How To Play Sus Chords
Welcome to this 5 minute masterclass on Sus chords, also known as suspended chords. This is a short overview lesson and you can find our full course on chord substitution here.
So what is a sus chord? Well I like to look at a sus chord as a slight variation on the regular dominant chord.
The Basic Sus Voicing
If we take a C7 chord in our left hand and move the major 3rd up a half step we are now playing C7sus. The 4th is said to be suspended which is why it is called C7sus4.
2 Handed Suspended Voicings
The easiest way to construct a C9sus is to play the root in our left hand, and a major triad off the b7 of the chord, for C7, the b7th would be Bb and so we play a Bb triad. This enriches the sound and we can also invert the triad shape in our right hand.
Extend To Become C13sus
To extend this chord to become a C13sus, we play a major 7th chord off the b7th which for C7 would be a Bbmaj7 in our right hand over C in the bass. Our right hand is now outlining the b7, 9, suspended 4th, and 13. Again we can invert the 7th chord to create different textures.

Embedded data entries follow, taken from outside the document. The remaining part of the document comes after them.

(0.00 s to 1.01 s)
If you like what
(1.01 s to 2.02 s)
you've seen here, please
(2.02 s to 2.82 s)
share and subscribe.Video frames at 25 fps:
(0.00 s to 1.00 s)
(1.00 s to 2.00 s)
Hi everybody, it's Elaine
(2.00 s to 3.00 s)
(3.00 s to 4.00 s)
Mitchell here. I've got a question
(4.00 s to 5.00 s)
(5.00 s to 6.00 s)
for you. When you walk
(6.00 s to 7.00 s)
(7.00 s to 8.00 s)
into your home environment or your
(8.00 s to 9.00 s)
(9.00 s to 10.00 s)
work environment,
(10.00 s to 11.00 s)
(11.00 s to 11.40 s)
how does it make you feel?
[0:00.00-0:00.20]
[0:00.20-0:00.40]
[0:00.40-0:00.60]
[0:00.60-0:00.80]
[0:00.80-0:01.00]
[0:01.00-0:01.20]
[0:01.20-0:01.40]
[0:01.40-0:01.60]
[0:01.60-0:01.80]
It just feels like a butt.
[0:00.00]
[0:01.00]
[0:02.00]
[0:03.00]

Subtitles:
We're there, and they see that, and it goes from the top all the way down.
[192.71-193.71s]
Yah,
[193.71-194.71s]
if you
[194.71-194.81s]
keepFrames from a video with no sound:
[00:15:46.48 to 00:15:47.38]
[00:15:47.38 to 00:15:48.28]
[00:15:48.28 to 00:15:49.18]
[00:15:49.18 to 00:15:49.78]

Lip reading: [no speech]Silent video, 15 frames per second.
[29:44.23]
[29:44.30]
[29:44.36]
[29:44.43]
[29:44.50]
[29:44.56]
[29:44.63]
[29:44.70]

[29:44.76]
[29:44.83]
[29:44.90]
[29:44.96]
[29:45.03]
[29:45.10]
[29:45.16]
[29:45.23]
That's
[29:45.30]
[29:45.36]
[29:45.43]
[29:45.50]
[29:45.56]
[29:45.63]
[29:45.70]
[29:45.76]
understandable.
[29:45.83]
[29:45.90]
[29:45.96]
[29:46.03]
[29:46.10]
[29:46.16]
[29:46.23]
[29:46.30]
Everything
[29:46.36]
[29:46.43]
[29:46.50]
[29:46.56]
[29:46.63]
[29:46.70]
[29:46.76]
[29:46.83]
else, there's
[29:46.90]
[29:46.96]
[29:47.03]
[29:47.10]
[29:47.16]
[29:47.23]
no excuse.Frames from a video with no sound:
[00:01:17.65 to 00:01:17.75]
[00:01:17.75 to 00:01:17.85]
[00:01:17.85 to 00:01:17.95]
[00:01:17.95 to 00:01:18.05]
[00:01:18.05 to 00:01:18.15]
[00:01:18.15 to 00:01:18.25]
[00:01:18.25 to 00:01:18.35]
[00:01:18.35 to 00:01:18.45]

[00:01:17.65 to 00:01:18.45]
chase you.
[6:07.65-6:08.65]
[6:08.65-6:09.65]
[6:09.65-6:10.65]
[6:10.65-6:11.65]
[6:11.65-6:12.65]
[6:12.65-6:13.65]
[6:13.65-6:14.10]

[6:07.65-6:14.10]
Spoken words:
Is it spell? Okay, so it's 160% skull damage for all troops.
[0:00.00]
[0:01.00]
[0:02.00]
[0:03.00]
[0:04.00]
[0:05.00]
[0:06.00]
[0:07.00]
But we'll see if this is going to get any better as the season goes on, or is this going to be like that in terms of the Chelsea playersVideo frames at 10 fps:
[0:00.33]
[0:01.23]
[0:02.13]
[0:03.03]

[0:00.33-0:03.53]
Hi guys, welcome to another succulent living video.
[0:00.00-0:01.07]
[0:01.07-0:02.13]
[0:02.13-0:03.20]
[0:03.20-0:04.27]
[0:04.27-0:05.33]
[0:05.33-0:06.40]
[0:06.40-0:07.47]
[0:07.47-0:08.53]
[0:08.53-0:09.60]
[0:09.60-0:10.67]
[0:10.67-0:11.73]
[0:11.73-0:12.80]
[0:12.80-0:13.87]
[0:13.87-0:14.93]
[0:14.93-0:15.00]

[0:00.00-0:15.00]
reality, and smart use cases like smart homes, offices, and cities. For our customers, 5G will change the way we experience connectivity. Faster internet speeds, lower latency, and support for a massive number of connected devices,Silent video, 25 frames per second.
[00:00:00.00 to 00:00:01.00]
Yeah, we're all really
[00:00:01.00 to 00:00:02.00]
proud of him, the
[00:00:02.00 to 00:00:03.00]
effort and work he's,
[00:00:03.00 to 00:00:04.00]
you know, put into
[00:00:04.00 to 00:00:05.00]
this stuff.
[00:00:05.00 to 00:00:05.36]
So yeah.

A final variation is to include the root at the top of the voicing. We can do this by playing a minor 7th chord off the 9th and playing root and b7 in our left hand. Another option is also to double the suspended 4th. This is a great choice of voicing when we have a dominant chord with the root in the melody.
Resolving The Suspension
An important point with sus chords is that we often resolve the suspended 4th to turn the chord into a regular dominant 7th voicing. This is best demonstrated in context of a 251 progression.
Now instead of going straight from G-7 to C7, we will add a C9sus in between. We can view the sus chord as temporary stepping stone between the 2 and the 5 chord. This can often be very subtle but also very effective at enhancing a simple 251 cadence.
Adding Chord Alterations
Another common technique is to add a chord alteration when moving from the sus to the regular dominant chord. The possible alterations over C7 would be b9, #9, #11, & #5/b13.
We explore a number of options including single alterations, double alterations, and upper structure triads.